# Exercise description
Beginning with the line that contains "Video frames at", retype the entries below exactly, ending with the line that contains "[5:37.87-5:38.00]". Leave out any pictures.

# Given entries
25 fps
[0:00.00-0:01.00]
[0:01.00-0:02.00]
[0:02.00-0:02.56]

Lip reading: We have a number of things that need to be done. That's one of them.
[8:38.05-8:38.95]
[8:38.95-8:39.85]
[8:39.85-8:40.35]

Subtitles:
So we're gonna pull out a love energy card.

==

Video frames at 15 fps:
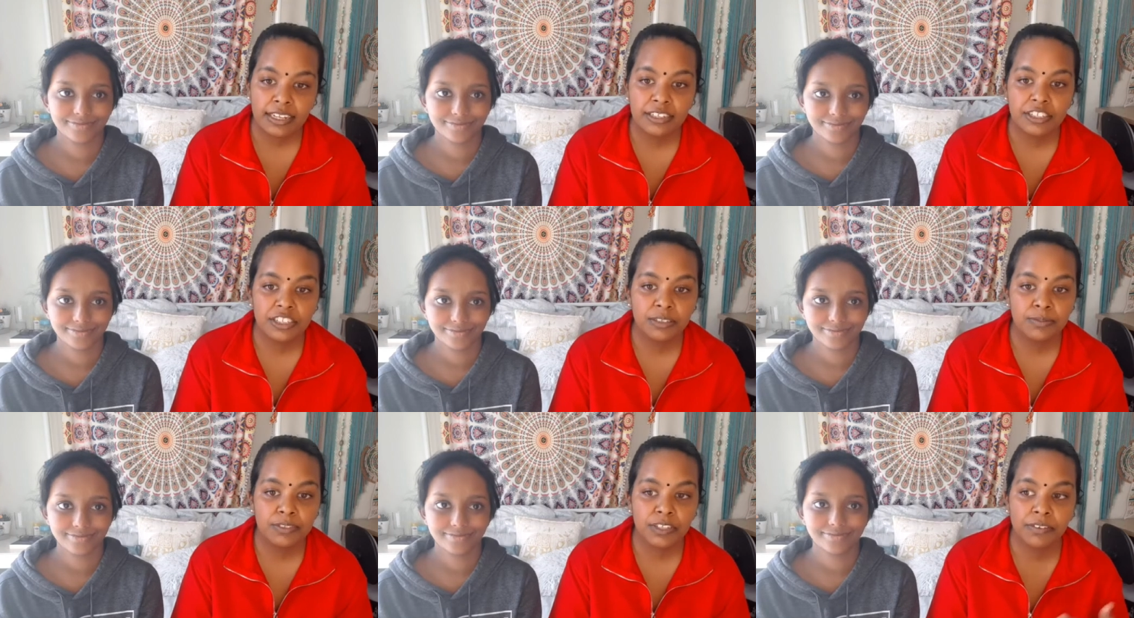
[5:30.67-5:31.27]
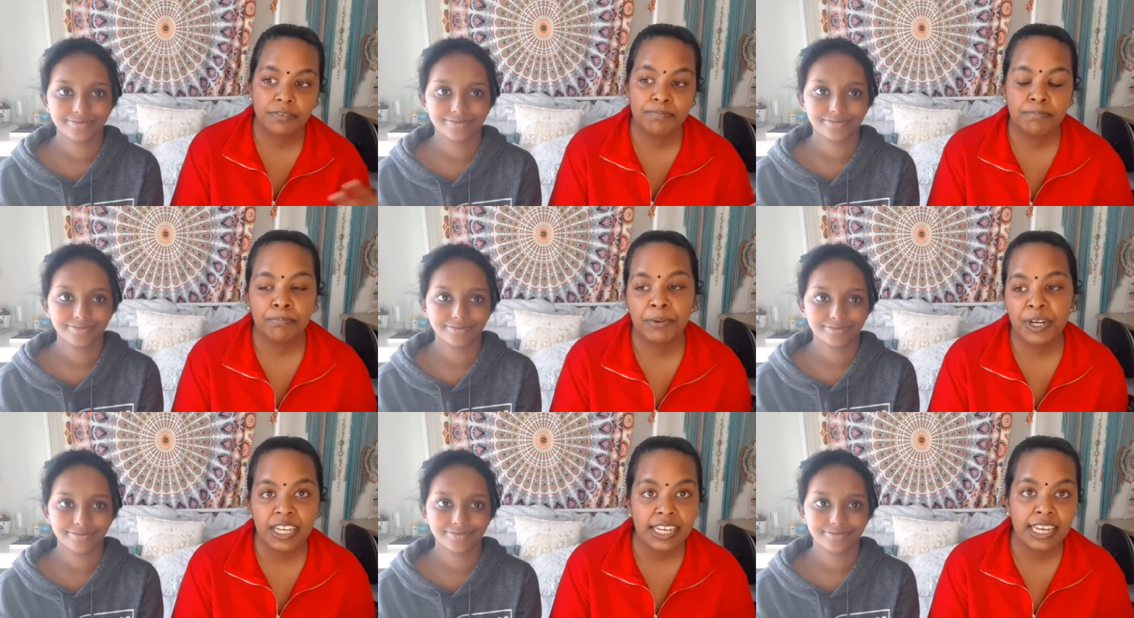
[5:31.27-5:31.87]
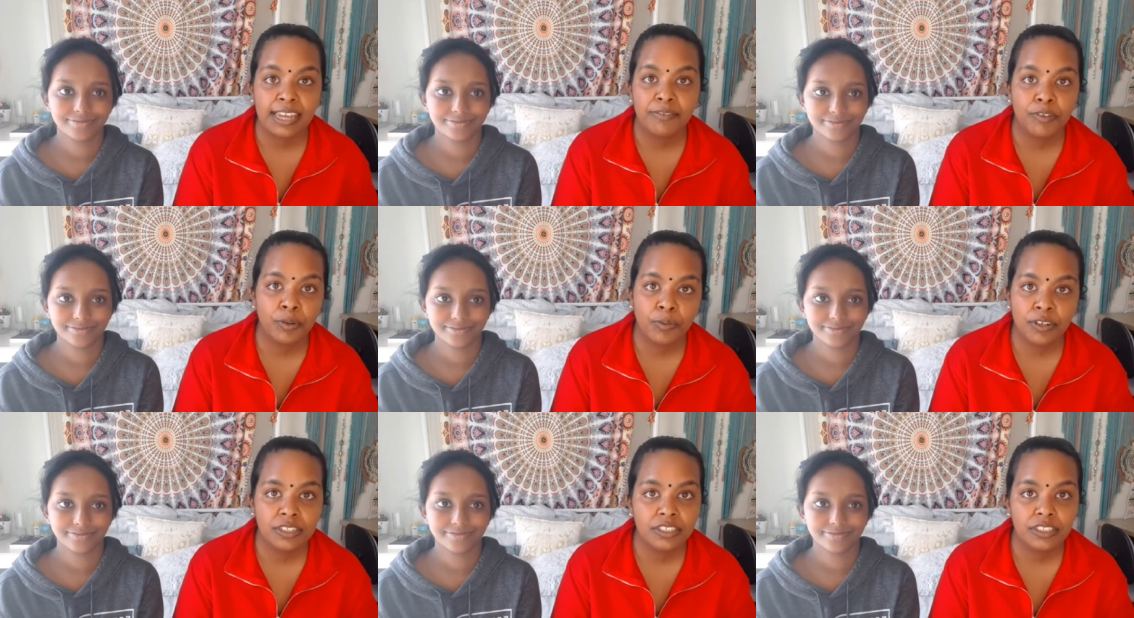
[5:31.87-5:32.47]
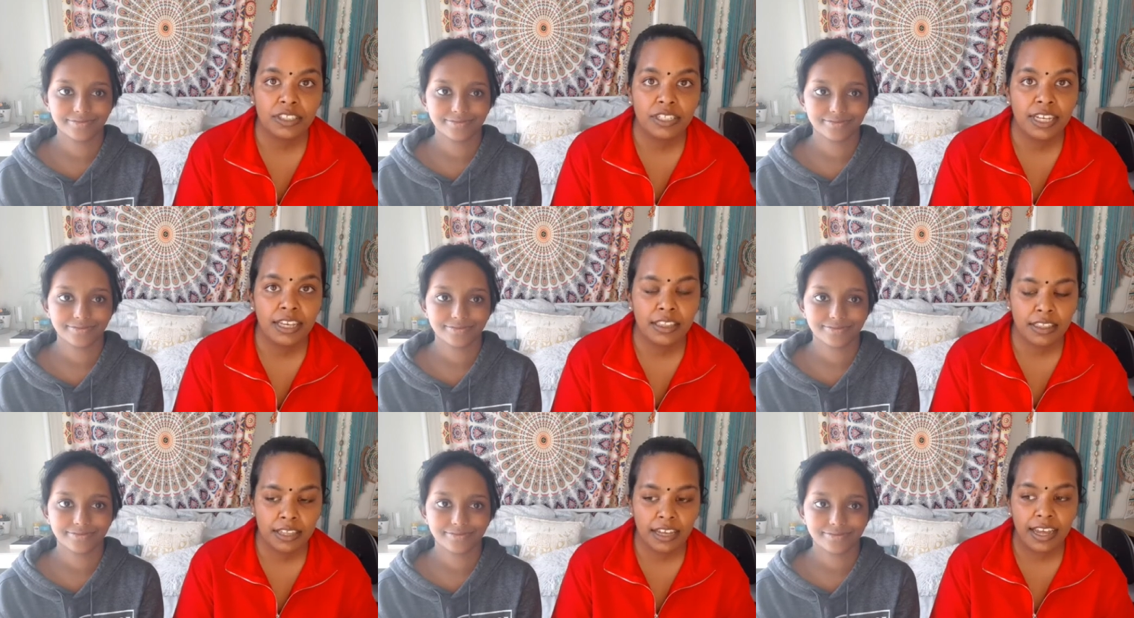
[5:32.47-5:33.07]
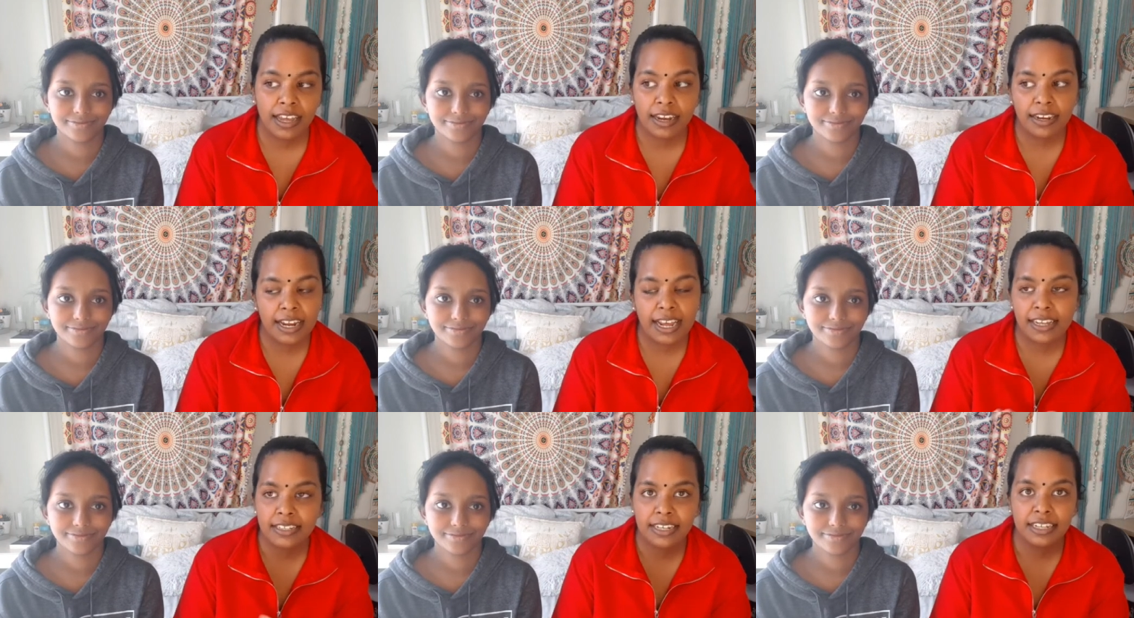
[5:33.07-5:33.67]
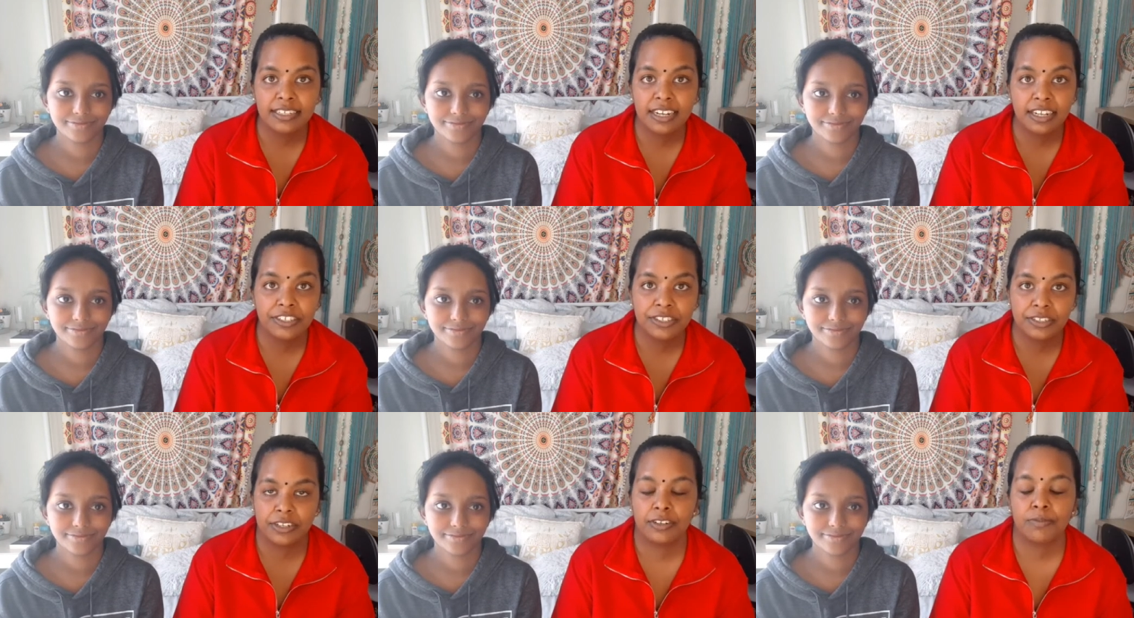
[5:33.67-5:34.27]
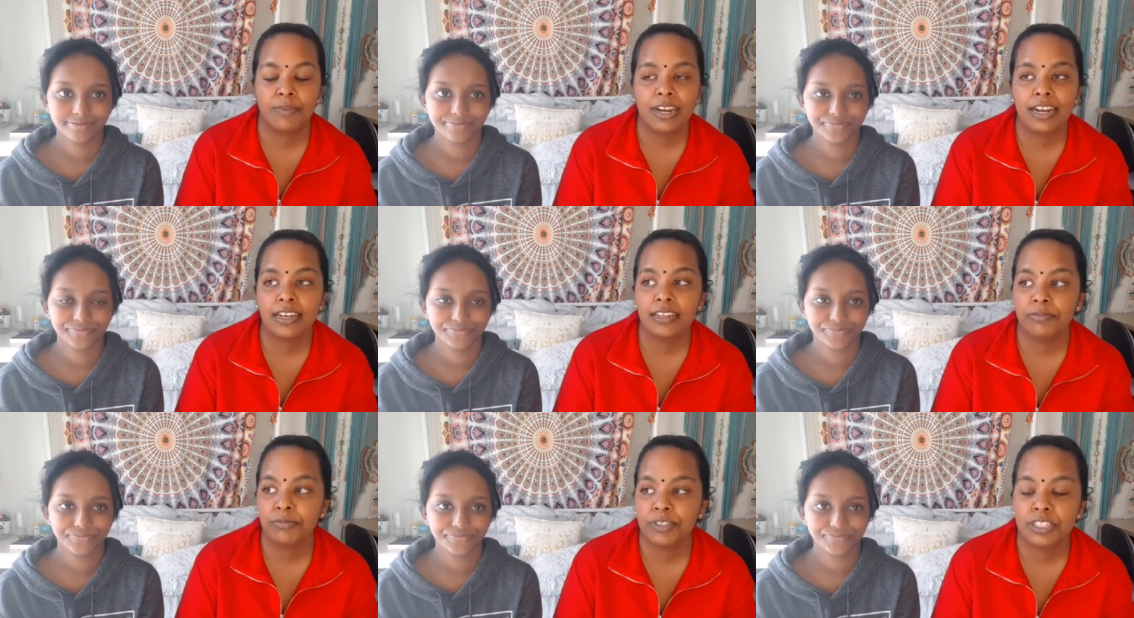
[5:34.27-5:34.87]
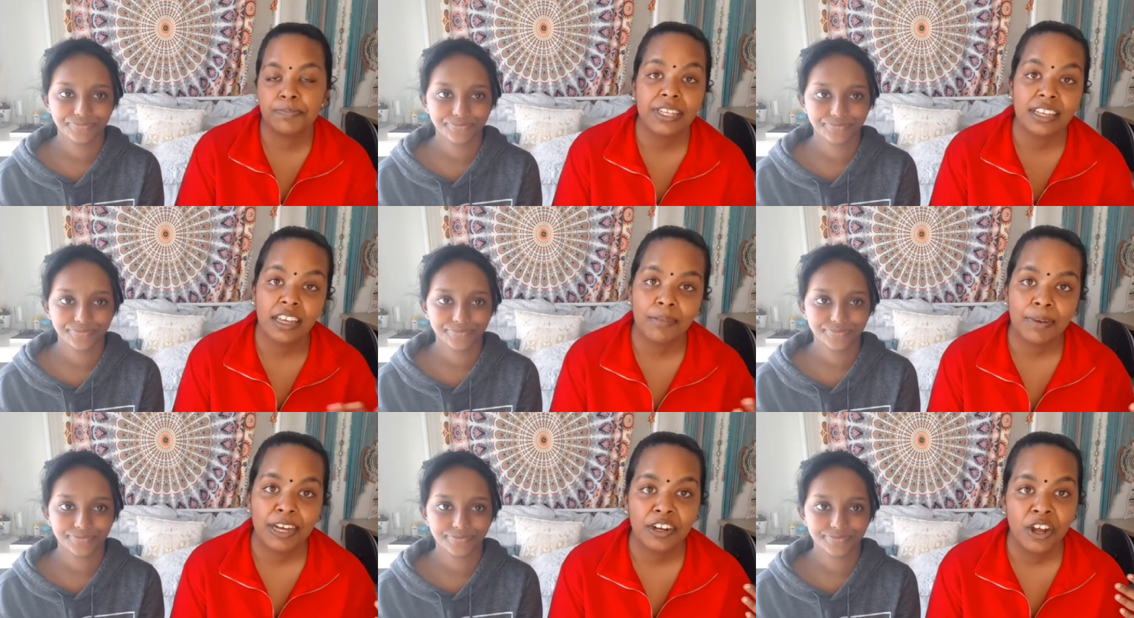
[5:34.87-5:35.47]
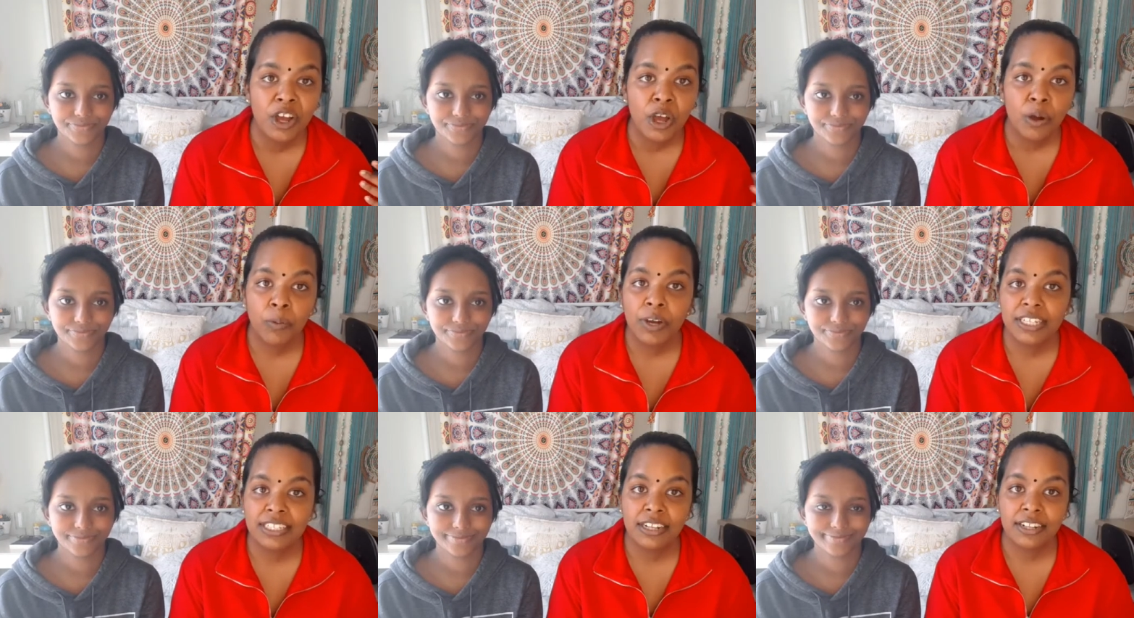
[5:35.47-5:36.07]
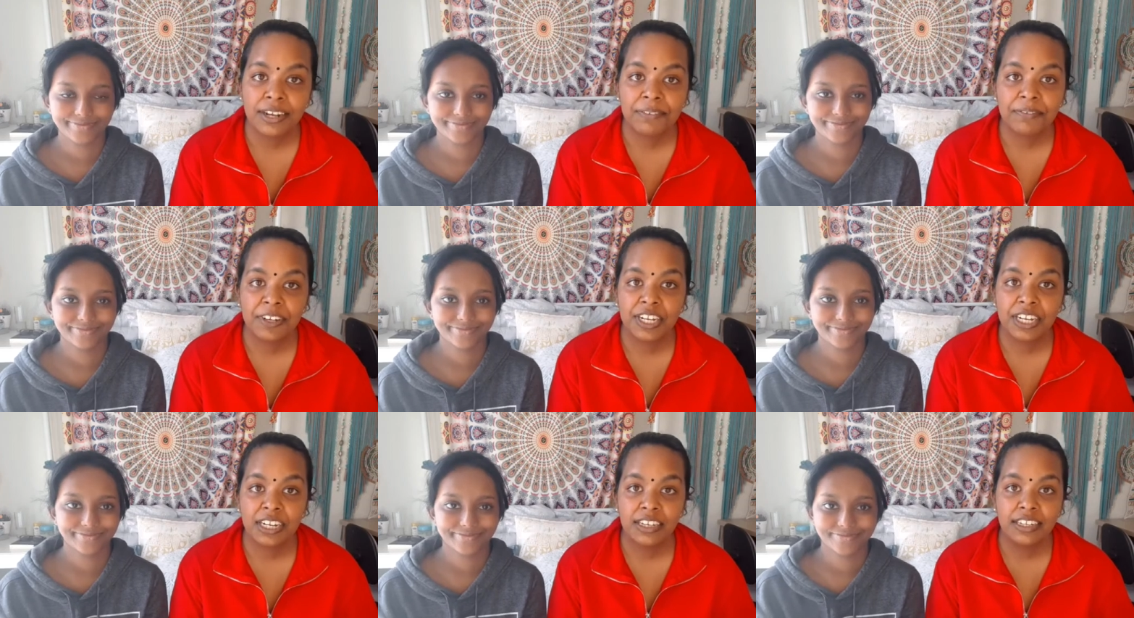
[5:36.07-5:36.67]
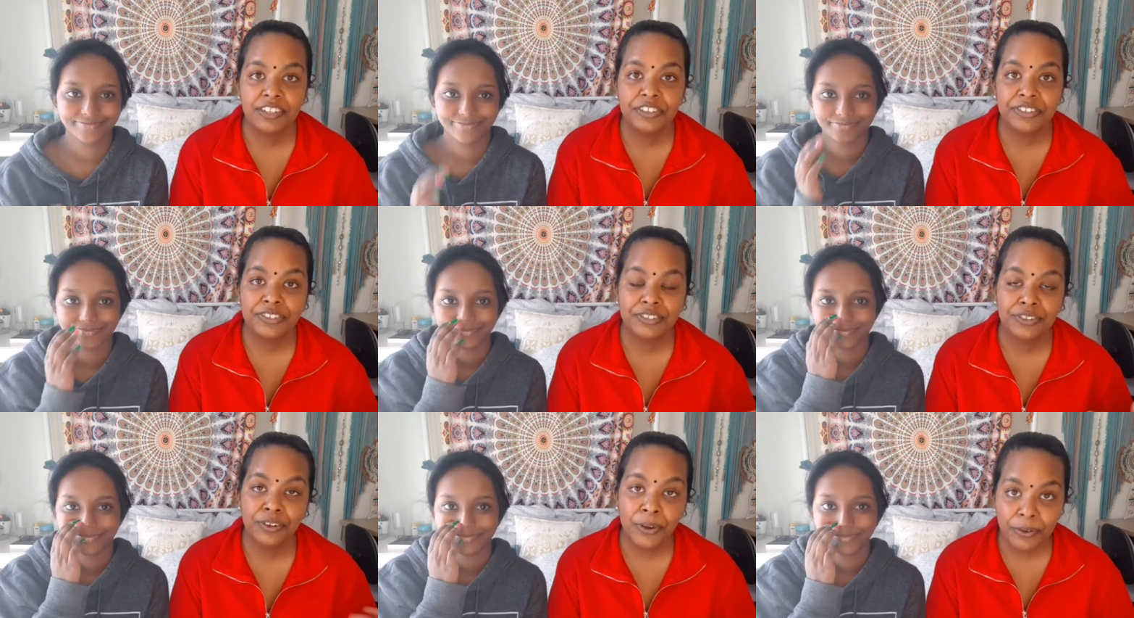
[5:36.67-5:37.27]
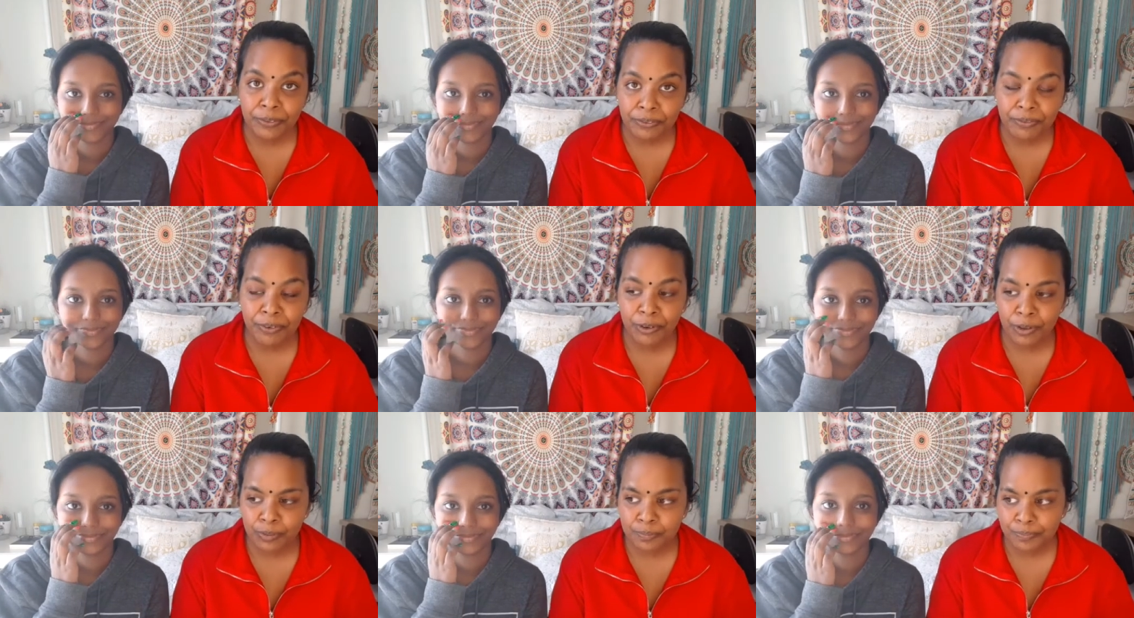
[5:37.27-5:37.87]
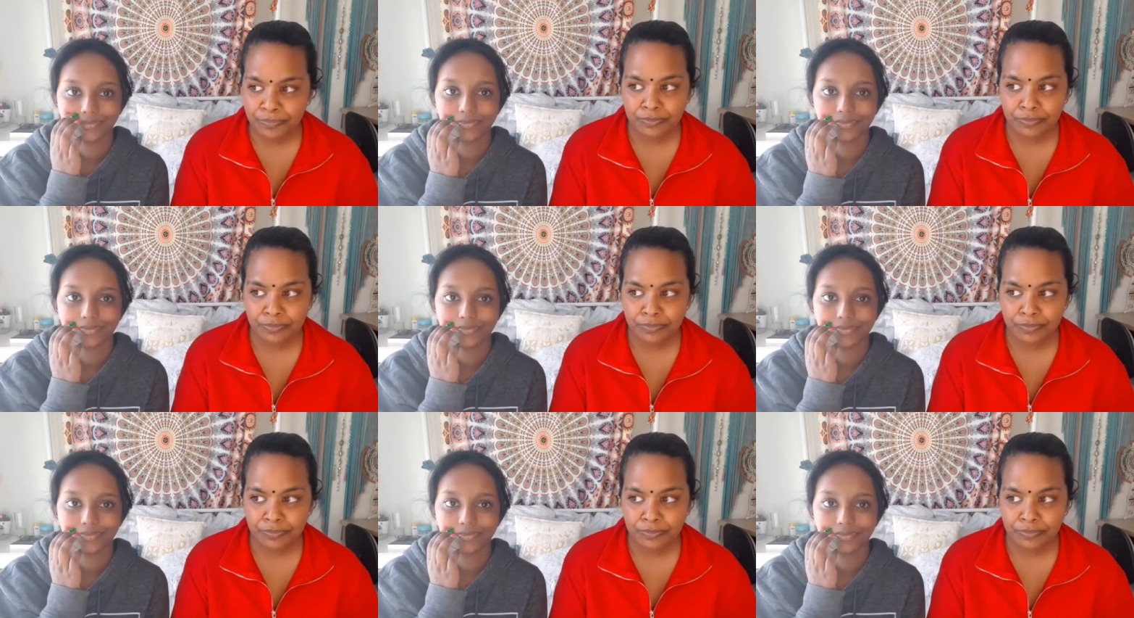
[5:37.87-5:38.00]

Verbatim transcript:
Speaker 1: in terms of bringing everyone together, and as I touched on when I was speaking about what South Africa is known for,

# Response
Video frames at 15 fps:
[5:30.67-5:31.27]
[5:31.27-5:31.87]
[5:31.87-5:32.47]
[5:32.47-5:33.07]
[5:33.07-5:33.67]
[5:33.67-5:34.27]
[5:34.27-5:34.87]
[5:34.87-5:35.47]
[5:35.47-5:36.07]
[5:36.07-5:36.67]
[5:36.67-5:37.27]
[5:37.27-5:37.87]
[5:37.87-5:38.00]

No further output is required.